Cara Agar Produktif Menulis

Itulah yang terpikir di benak saya saat saya merasa sangat kesulitan memulai menulis. Itu terjadi pada masa saya duduk di bangku SD. Sungguh sulit menyusun satu paragraf karangan yang diminta guru SD itu, sementara teman sebangku saya dengan ringan membuat beberapa paragraf dalam waktu singkat. “Aku tidak punya bakat menulis.” Pikiran itu tanpa sadar keluar dari benak saya. Tentu saja pikiran itu wajar, kalau saya berbakat tentunya saya akan mudah menulis, bukan?

Padahal, saya termasuk salah satu anak kecil yang selalu ingin dapat menulis. Setiap saya membaca majalah anak-anak seperti Bobo, si Kuncung, dll, saya melihat dengan penuh antusias artikel yang ditulis oleh anak-anak seusia saya. Saya pikir, kalau anak-anak itu bisa nulis mengapa saya tidak? Tapi, gimana yah caranya?

Sebenarnya saya termasuk anak yang cukup beruntung karena saya mendapat perhatian cukup dari kakak-kakak saya (saya nomor 5 dari 10). Waktu saya SD, kakak saya yang tertua yang waktu itu sudah SMP rajin membelikan saya berbagai macam buku komik (silat dan kisah-kisah para Nabi), majalah anak-anak dan bahkan majalah serius seperti Tempo, dll. Semuanya buku bekas, karena ekonomi kami memang pas-pasan walaupun tetap selalu kami syukuri karena masih banyak yang jauh lebih pas-pasan dari kami. Seperti yang saya tulis di sini, saya di “rekayasa” oleh kakak untuk rajin membaca tidak hanya bacaan normal umumnya anak-anak, tapi juga bacaan orang “dewasa” seperti majalah-majalah berita serius, buku-buku berat yang biasa dibaca anak kuliah, dll.

Ternyata, gabungan antara determinasi ingin menulis yang tetap berkobar di hati saya plus banyaknya membaca telah membuat saya, si Fatih kecil yang tak bakat menulis itu, mulai dapat merangkai kata sedikit demi sedikit.

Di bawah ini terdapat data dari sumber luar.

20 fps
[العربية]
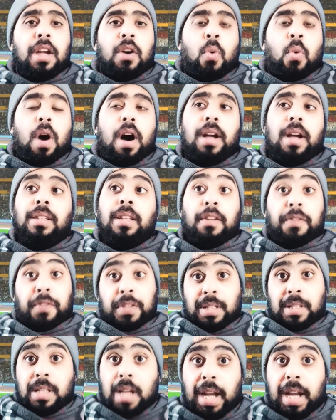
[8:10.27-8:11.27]
وأيضا في
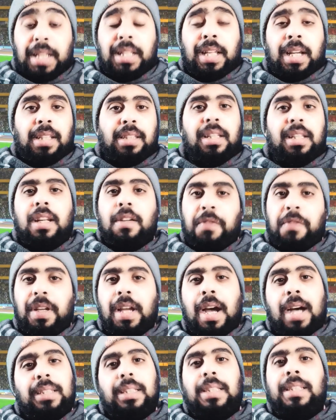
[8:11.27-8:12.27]
الصعيد عندنا في
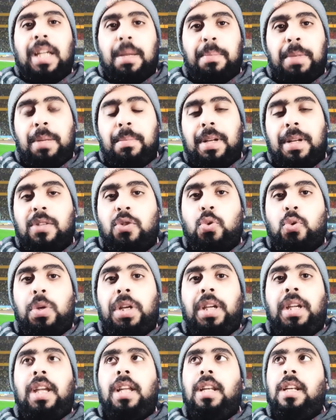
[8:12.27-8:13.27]
عدد كبير من
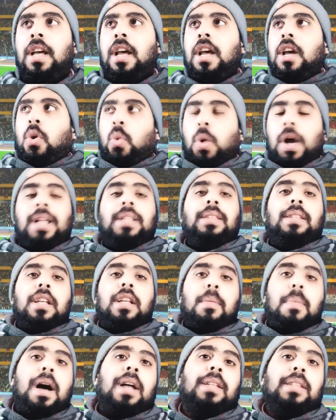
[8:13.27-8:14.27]
السوريين وعندنا
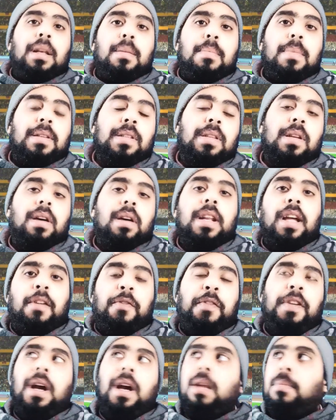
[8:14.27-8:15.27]
بعض المصانع
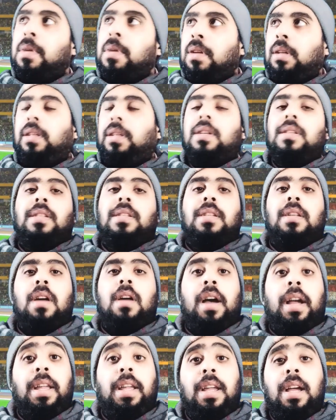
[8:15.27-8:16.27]
في المناطق
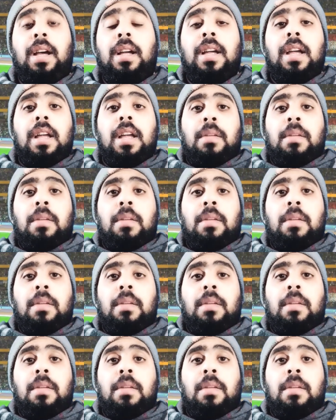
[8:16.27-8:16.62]
الصناعية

Kepuasaan, rasa syukur dan rasa bangga–walaupun sejenak–yang sulit diutarakan dengan kata-kata terjadi saat tulisan pertama saya muncul di harian Republika pada saat saya kuliah semester pertama dan tulisan resensi buku dimuat di AULA sebuah buletin terbitan Surabaya.

Namun demikian, jalan kepenulisan tidak otomatis mulus. Jalan ke depan tetap terjal dan memerlukan determinasi tinggi untuk tetap berkompetisi dengan penulis lain agar tulisan kita dapat dimuat di media cetak. Tulisan pernah dimuat bukan berarti otomatis tulisan-tulisan berikutnya akan langsung diterima redaksi. Api kompetisi harus tetap menyala, determinasi harus tetap tinggi dan ketegaran hati harus tetap dijaga untuk selalu menyiapkan mental tak kala tulisan demi tulisan kita ditolak redaksi.

Menulis tak beda dengan kompetisi olahraga. Orang sekaliber Roger Federer dalam dunia tenis tetap harus berkeringat untuk menjaga reputasi dan selalu kompetitif dan tetap tegar kala sesekali mengalami kekalahan. Dalam kompetisi yang fair, jiwa yang lemah yang gampang putus asa dan patah arang tidak akan mendapatkan tempat. Dan, menurut saya, inilah esensi kunci sukses apapun tujuan yang ingin Anda capai, termasuk dalam bidang menulis.

Menulis Blog

Menulis di blog terkesan lebih mudah. Begitu Anda menulis, tulisan langsung dimuat. Ya maklumlah blog milik sendiri. Tapi untuk menjadi seorang blogger yang mendapat respek, dan memiliki reputasi Anda harus menulis dengan isi yang baik, inspiratif dan mencerahkan dengan never-give-up spirit. Jangan gampang kecewa karena tulisan Anda kurang mendapat perhatian, misalnya. Tulisan bagus dan posting yang konsisten dan teratur akan menarik pembaca setia yang teratur berkunjung ke blog Anda.